• _Directions_
Below are some records; output exactly the lines from the line with "[7:10.33-7:11.33]" to the line with "[7:19.33-7:20.25]", both ends kept, and nothing more.
** Opening Given records block **
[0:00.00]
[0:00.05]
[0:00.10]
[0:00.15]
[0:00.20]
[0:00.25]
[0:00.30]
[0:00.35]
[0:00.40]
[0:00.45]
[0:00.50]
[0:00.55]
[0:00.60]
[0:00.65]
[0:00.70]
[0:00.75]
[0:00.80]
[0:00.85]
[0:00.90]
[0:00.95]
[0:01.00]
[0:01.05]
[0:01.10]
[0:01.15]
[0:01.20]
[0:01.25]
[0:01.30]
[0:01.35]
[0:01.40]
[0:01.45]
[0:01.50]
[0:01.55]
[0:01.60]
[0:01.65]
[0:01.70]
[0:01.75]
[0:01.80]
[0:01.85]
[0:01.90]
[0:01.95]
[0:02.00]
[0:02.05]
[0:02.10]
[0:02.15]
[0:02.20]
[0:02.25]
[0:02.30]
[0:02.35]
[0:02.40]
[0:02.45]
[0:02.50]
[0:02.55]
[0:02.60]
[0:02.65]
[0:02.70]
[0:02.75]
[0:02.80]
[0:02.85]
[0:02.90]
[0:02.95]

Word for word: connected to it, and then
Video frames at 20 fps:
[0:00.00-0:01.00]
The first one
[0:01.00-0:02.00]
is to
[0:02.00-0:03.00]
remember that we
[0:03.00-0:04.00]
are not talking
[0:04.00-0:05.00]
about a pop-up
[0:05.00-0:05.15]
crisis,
** Closing Given records block **
** Opening Given records block **
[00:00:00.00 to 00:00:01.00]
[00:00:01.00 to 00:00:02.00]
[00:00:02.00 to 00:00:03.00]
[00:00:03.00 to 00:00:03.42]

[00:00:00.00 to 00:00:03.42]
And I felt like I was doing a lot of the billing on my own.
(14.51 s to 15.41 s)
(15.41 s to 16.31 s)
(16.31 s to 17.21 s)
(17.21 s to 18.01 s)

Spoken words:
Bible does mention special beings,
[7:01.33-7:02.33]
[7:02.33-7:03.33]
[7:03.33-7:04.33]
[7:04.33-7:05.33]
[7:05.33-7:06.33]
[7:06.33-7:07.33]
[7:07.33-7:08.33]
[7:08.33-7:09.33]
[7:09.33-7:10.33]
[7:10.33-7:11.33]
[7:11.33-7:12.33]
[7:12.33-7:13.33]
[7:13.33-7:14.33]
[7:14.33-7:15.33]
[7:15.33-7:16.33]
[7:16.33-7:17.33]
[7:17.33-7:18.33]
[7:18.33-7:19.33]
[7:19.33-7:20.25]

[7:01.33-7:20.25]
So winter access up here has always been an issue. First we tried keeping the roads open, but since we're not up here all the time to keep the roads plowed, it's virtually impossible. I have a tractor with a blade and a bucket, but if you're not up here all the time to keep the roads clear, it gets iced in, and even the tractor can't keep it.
** Closing Given records block **
• _Your response_
[7:10.33-7:11.33]
[7:11.33-7:12.33]
[7:12.33-7:13.33]
[7:13.33-7:14.33]
[7:14.33-7:15.33]
[7:15.33-7:16.33]
[7:16.33-7:17.33]
[7:17.33-7:18.33]
[7:18.33-7:19.33]
[7:19.33-7:20.25]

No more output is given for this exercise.